→ ACTION ITEM: Copy the entries word for word. Keep the pictures out.

Stored items
>>>

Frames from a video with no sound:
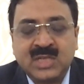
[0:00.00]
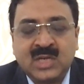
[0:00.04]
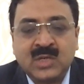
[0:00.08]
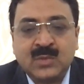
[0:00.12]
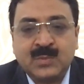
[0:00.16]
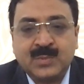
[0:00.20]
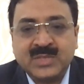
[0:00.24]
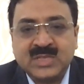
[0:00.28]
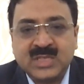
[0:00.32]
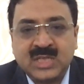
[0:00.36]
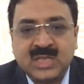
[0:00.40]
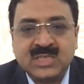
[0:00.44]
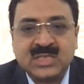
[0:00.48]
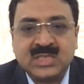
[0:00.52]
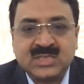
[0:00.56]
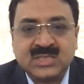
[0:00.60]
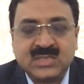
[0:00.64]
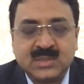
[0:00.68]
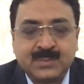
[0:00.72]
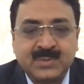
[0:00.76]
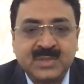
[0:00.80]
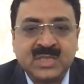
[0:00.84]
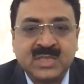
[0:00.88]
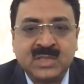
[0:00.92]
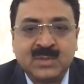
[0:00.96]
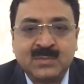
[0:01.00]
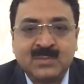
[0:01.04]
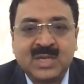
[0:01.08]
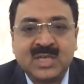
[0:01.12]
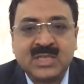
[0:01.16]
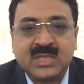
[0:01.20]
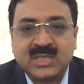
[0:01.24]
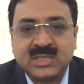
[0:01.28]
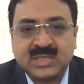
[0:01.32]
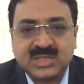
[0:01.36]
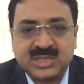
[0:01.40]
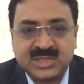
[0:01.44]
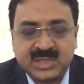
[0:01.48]
now Bajaj has a bigger
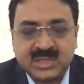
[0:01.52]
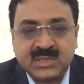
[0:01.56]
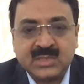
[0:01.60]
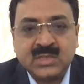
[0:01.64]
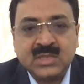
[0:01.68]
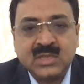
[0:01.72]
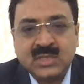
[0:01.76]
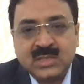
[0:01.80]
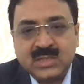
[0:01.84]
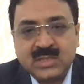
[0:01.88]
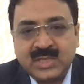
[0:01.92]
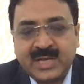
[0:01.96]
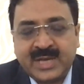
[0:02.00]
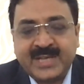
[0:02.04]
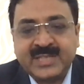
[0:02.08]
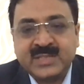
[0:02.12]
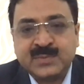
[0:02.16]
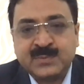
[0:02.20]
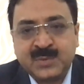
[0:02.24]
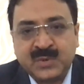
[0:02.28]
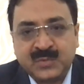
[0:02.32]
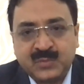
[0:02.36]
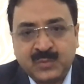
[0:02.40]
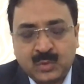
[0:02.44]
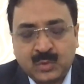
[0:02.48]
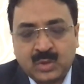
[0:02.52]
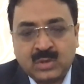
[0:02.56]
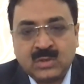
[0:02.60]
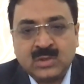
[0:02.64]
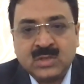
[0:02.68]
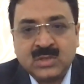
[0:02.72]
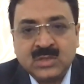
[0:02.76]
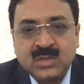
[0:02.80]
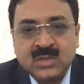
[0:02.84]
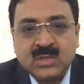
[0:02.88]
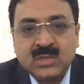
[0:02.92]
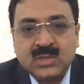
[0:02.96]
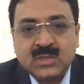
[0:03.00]
market share as before.
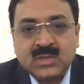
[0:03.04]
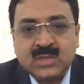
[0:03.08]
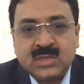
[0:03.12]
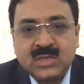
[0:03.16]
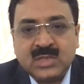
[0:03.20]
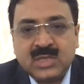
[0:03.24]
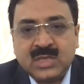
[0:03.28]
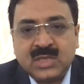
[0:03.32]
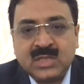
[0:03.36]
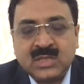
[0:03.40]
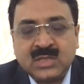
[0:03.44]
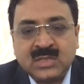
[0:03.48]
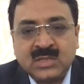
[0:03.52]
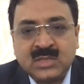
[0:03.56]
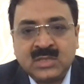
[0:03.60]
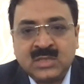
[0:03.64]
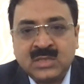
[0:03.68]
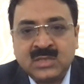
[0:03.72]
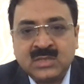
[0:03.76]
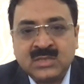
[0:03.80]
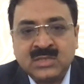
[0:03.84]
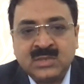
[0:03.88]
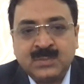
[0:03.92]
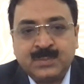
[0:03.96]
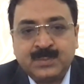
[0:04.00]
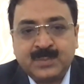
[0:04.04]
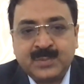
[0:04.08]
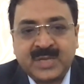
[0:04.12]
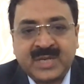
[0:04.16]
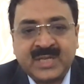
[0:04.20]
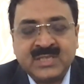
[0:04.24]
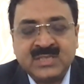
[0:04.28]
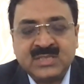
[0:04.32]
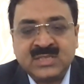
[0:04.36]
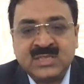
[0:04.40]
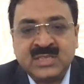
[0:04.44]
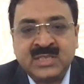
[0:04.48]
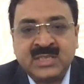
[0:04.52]
And uh, the
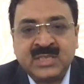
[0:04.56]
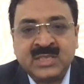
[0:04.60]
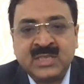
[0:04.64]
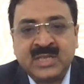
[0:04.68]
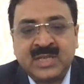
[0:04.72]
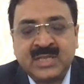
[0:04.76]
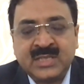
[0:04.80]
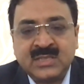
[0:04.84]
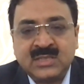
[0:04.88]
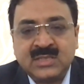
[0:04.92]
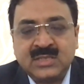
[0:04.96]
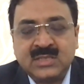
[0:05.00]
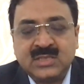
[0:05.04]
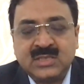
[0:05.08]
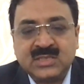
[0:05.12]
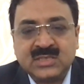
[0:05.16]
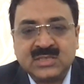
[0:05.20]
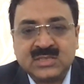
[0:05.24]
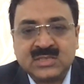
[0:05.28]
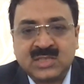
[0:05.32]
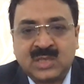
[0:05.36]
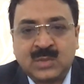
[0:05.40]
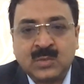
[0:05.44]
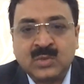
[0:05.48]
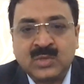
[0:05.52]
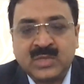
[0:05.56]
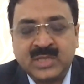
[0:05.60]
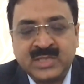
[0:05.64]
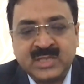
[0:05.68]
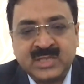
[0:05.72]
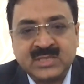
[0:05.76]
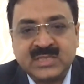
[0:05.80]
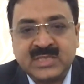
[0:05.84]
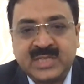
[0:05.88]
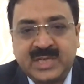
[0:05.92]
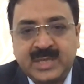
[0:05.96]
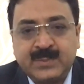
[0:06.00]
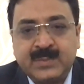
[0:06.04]
pricing and the discounting
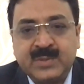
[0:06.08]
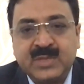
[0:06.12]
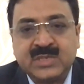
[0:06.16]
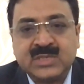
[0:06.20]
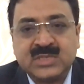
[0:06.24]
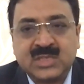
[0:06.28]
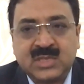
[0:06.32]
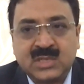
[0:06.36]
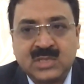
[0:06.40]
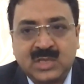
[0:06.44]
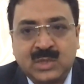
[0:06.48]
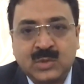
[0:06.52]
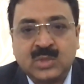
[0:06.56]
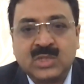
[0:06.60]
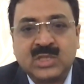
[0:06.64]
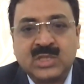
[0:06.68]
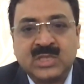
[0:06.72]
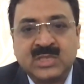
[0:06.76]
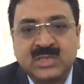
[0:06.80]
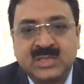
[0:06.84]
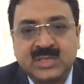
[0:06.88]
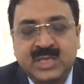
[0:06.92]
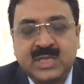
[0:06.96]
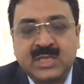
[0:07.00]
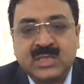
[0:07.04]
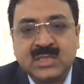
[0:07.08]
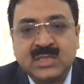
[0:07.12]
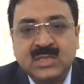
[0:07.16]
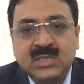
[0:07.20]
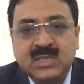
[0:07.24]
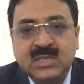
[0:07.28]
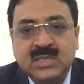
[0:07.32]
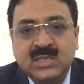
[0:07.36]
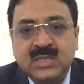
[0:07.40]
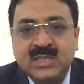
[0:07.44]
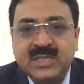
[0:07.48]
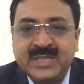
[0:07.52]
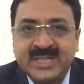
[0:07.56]
has helped us a lot in that.
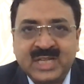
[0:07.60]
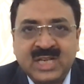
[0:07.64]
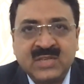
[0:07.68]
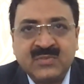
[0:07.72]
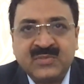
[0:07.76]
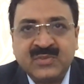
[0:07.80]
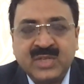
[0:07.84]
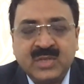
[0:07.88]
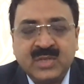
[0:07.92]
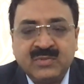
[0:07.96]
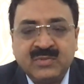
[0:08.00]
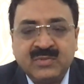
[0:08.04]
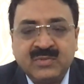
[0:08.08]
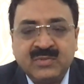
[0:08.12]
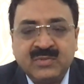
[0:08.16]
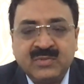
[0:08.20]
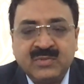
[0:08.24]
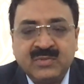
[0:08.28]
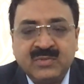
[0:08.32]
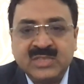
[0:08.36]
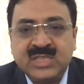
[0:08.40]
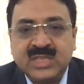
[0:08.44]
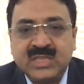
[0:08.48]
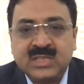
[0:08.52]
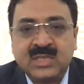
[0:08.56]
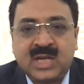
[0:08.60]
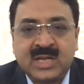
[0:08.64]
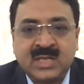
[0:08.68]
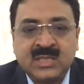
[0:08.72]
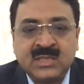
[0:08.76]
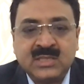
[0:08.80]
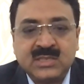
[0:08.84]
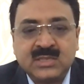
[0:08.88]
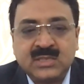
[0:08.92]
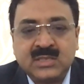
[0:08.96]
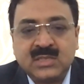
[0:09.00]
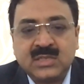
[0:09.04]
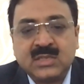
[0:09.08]
And I feel that the current
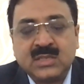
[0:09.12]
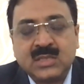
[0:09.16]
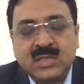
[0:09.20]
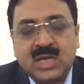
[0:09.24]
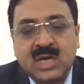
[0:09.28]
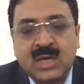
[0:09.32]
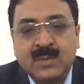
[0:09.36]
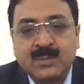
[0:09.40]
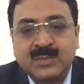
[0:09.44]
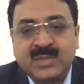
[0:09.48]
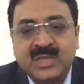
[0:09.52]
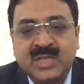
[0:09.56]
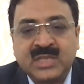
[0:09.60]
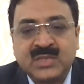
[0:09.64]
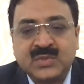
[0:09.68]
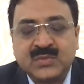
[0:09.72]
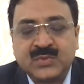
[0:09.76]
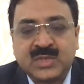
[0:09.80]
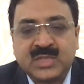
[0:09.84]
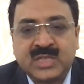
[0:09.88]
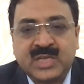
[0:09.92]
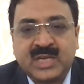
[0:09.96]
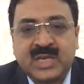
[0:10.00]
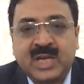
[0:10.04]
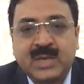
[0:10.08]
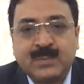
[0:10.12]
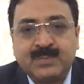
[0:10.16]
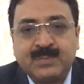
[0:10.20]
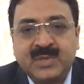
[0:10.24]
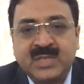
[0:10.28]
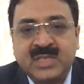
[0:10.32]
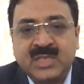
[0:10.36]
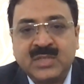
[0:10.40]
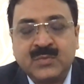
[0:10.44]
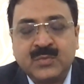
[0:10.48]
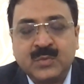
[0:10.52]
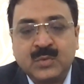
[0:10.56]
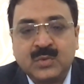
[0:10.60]
uh, upgrades what are
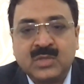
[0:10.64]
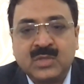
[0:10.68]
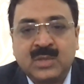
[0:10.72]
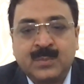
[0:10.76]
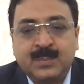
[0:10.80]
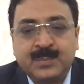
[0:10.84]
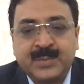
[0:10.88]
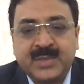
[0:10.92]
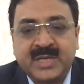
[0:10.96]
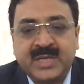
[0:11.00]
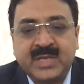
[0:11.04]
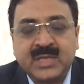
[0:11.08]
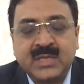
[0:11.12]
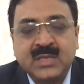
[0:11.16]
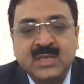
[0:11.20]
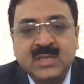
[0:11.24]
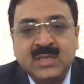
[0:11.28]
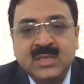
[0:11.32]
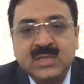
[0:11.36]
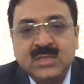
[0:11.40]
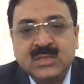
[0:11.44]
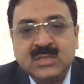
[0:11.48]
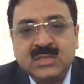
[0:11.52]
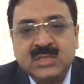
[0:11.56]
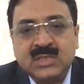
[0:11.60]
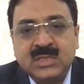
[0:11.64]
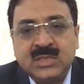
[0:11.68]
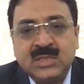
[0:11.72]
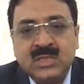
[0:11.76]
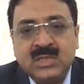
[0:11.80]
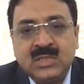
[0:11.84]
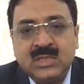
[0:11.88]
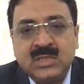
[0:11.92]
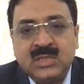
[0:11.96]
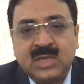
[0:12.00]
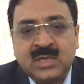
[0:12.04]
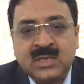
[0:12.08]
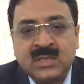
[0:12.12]
happening, if you compare
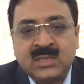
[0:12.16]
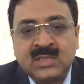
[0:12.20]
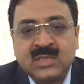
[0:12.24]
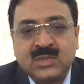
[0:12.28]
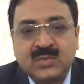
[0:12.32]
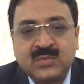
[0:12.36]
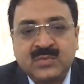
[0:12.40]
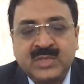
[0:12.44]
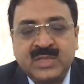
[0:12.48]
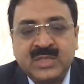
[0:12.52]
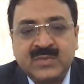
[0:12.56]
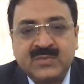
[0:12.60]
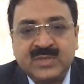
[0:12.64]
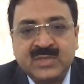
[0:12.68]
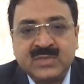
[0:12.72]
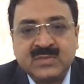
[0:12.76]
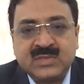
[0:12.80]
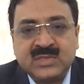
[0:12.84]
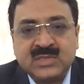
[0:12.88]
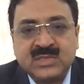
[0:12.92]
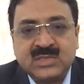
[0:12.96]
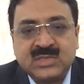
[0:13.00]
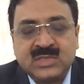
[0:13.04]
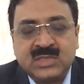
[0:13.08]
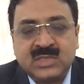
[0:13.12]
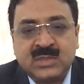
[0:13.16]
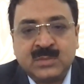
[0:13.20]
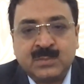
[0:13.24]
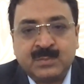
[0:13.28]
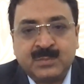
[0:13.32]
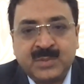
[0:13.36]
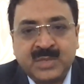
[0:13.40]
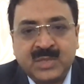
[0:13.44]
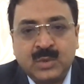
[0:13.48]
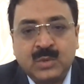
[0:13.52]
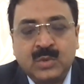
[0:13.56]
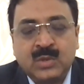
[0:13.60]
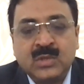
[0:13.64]
the 125cc and
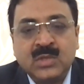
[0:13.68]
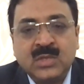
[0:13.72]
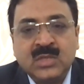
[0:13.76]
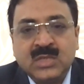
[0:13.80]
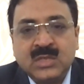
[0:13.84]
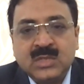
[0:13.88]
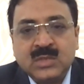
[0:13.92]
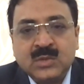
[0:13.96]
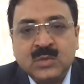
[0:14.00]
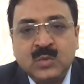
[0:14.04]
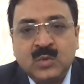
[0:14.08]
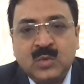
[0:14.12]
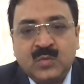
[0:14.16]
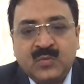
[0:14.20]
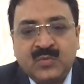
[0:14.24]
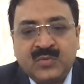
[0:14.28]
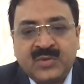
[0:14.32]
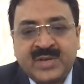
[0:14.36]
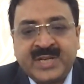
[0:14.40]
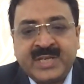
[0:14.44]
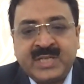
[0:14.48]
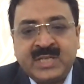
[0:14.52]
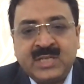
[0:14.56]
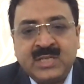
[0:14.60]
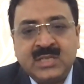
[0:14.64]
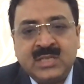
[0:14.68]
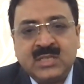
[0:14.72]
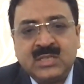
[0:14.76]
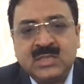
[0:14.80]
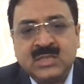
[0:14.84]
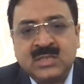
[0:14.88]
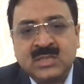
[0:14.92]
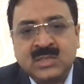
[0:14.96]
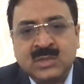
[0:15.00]
below, you'll find uh,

<<<

→ RESPONSE AREA:
Frames from a video with no sound:
[0:00.00]
[0:00.04]
[0:00.08]
[0:00.12]
[0:00.16]
[0:00.20]
[0:00.24]
[0:00.28]
[0:00.32]
[0:00.36]
[0:00.40]
[0:00.44]
[0:00.48]
[0:00.52]
[0:00.56]
[0:00.60]
[0:00.64]
[0:00.68]
[0:00.72]
[0:00.76]
[0:00.80]
[0:00.84]
[0:00.88]
[0:00.92]
[0:00.96]
[0:01.00]
[0:01.04]
[0:01.08]
[0:01.12]
[0:01.16]
[0:01.20]
[0:01.24]
[0:01.28]
[0:01.32]
[0:01.36]
[0:01.40]
[0:01.44]
[0:01.48]
now Bajaj has a bigger
[0:01.52]
[0:01.56]
[0:01.60]
[0:01.64]
[0:01.68]
[0:01.72]
[0:01.76]
[0:01.80]
[0:01.84]
[0:01.88]
[0:01.92]
[0:01.96]
[0:02.00]
[0:02.04]
[0:02.08]
[0:02.12]
[0:02.16]
[0:02.20]
[0:02.24]
[0:02.28]
[0:02.32]
[0:02.36]
[0:02.40]
[0:02.44]
[0:02.48]
[0:02.52]
[0:02.56]
[0:02.60]
[0:02.64]
[0:02.68]
[0:02.72]
[0:02.76]
[0:02.80]
[0:02.84]
[0:02.88]
[0:02.92]
[0:02.96]
[0:03.00]
market share as before.
[0:03.04]
[0:03.08]
[0:03.12]
[0:03.16]
[0:03.20]
[0:03.24]
[0:03.28]
[0:03.32]
[0:03.36]
[0:03.40]
[0:03.44]
[0:03.48]
[0:03.52]
[0:03.56]
[0:03.60]
[0:03.64]
[0:03.68]
[0:03.72]
[0:03.76]
[0:03.80]
[0:03.84]
[0:03.88]
[0:03.92]
[0:03.96]
[0:04.00]
[0:04.04]
[0:04.08]
[0:04.12]
[0:04.16]
[0:04.20]
[0:04.24]
[0:04.28]
[0:04.32]
[0:04.36]
[0:04.40]
[0:04.44]
[0:04.48]
[0:04.52]
And uh, the
[0:04.56]
[0:04.60]
[0:04.64]
[0:04.68]
[0:04.72]
[0:04.76]
[0:04.80]
[0:04.84]
[0:04.88]
[0:04.92]
[0:04.96]
[0:05.00]
[0:05.04]
[0:05.08]
[0:05.12]
[0:05.16]
[0:05.20]
[0:05.24]
[0:05.28]
[0:05.32]
[0:05.36]
[0:05.40]
[0:05.44]
[0:05.48]
[0:05.52]
[0:05.56]
[0:05.60]
[0:05.64]
[0:05.68]
[0:05.72]
[0:05.76]
[0:05.80]
[0:05.84]
[0:05.88]
[0:05.92]
[0:05.96]
[0:06.00]
[0:06.04]
pricing and the discounting
[0:06.08]
[0:06.12]
[0:06.16]
[0:06.20]
[0:06.24]
[0:06.28]
[0:06.32]
[0:06.36]
[0:06.40]
[0:06.44]
[0:06.48]
[0:06.52]
[0:06.56]
[0:06.60]
[0:06.64]
[0:06.68]
[0:06.72]
[0:06.76]
[0:06.80]
[0:06.84]
[0:06.88]
[0:06.92]
[0:06.96]
[0:07.00]
[0:07.04]
[0:07.08]
[0:07.12]
[0:07.16]
[0:07.20]
[0:07.24]
[0:07.28]
[0:07.32]
[0:07.36]
[0:07.40]
[0:07.44]
[0:07.48]
[0:07.52]
[0:07.56]
has helped us a lot in that.
[0:07.60]
[0:07.64]
[0:07.68]
[0:07.72]
[0:07.76]
[0:07.80]
[0:07.84]
[0:07.88]
[0:07.92]
[0:07.96]
[0:08.00]
[0:08.04]
[0:08.08]
[0:08.12]
[0:08.16]
[0:08.20]
[0:08.24]
[0:08.28]
[0:08.32]
[0:08.36]
[0:08.40]
[0:08.44]
[0:08.48]
[0:08.52]
[0:08.56]
[0:08.60]
[0:08.64]
[0:08.68]
[0:08.72]
[0:08.76]
[0:08.80]
[0:08.84]
[0:08.88]
[0:08.92]
[0:08.96]
[0:09.00]
[0:09.04]
[0:09.08]
And I feel that the current
[0:09.12]
[0:09.16]
[0:09.20]
[0:09.24]
[0:09.28]
[0:09.32]
[0:09.36]
[0:09.40]
[0:09.44]
[0:09.48]
[0:09.52]
[0:09.56]
[0:09.60]
[0:09.64]
[0:09.68]
[0:09.72]
[0:09.76]
[0:09.80]
[0:09.84]
[0:09.88]
[0:09.92]
[0:09.96]
[0:10.00]
[0:10.04]
[0:10.08]
[0:10.12]
[0:10.16]
[0:10.20]
[0:10.24]
[0:10.28]
[0:10.32]
[0:10.36]
[0:10.40]
[0:10.44]
[0:10.48]
[0:10.52]
[0:10.56]
[0:10.60]
uh, upgrades what are
[0:10.64]
[0:10.68]
[0:10.72]
[0:10.76]
[0:10.80]
[0:10.84]
[0:10.88]
[0:10.92]
[0:10.96]
[0:11.00]
[0:11.04]
[0:11.08]
[0:11.12]
[0:11.16]
[0:11.20]
[0:11.24]
[0:11.28]
[0:11.32]
[0:11.36]
[0:11.40]
[0:11.44]
[0:11.48]
[0:11.52]
[0:11.56]
[0:11.60]
[0:11.64]
[0:11.68]
[0:11.72]
[0:11.76]
[0:11.80]
[0:11.84]
[0:11.88]
[0:11.92]
[0:11.96]
[0:12.00]
[0:12.04]
[0:12.08]
[0:12.12]
happening, if you compare
[0:12.16]
[0:12.20]
[0:12.24]
[0:12.28]
[0:12.32]
[0:12.36]
[0:12.40]
[0:12.44]
[0:12.48]
[0:12.52]
[0:12.56]
[0:12.60]
[0:12.64]
[0:12.68]
[0:12.72]
[0:12.76]
[0:12.80]
[0:12.84]
[0:12.88]
[0:12.92]
[0:12.96]
[0:13.00]
[0:13.04]
[0:13.08]
[0:13.12]
[0:13.16]
[0:13.20]
[0:13.24]
[0:13.28]
[0:13.32]
[0:13.36]
[0:13.40]
[0:13.44]
[0:13.48]
[0:13.52]
[0:13.56]
[0:13.60]
[0:13.64]
the 125cc and
[0:13.68]
[0:13.72]
[0:13.76]
[0:13.80]
[0:13.84]
[0:13.88]
[0:13.92]
[0:13.96]
[0:14.00]
[0:14.04]
[0:14.08]
[0:14.12]
[0:14.16]
[0:14.20]
[0:14.24]
[0:14.28]
[0:14.32]
[0:14.36]
[0:14.40]
[0:14.44]
[0:14.48]
[0:14.52]
[0:14.56]
[0:14.60]
[0:14.64]
[0:14.68]
[0:14.72]
[0:14.76]
[0:14.80]
[0:14.84]
[0:14.88]
[0:14.92]
[0:14.96]
[0:15.00]
below, you'll find uh,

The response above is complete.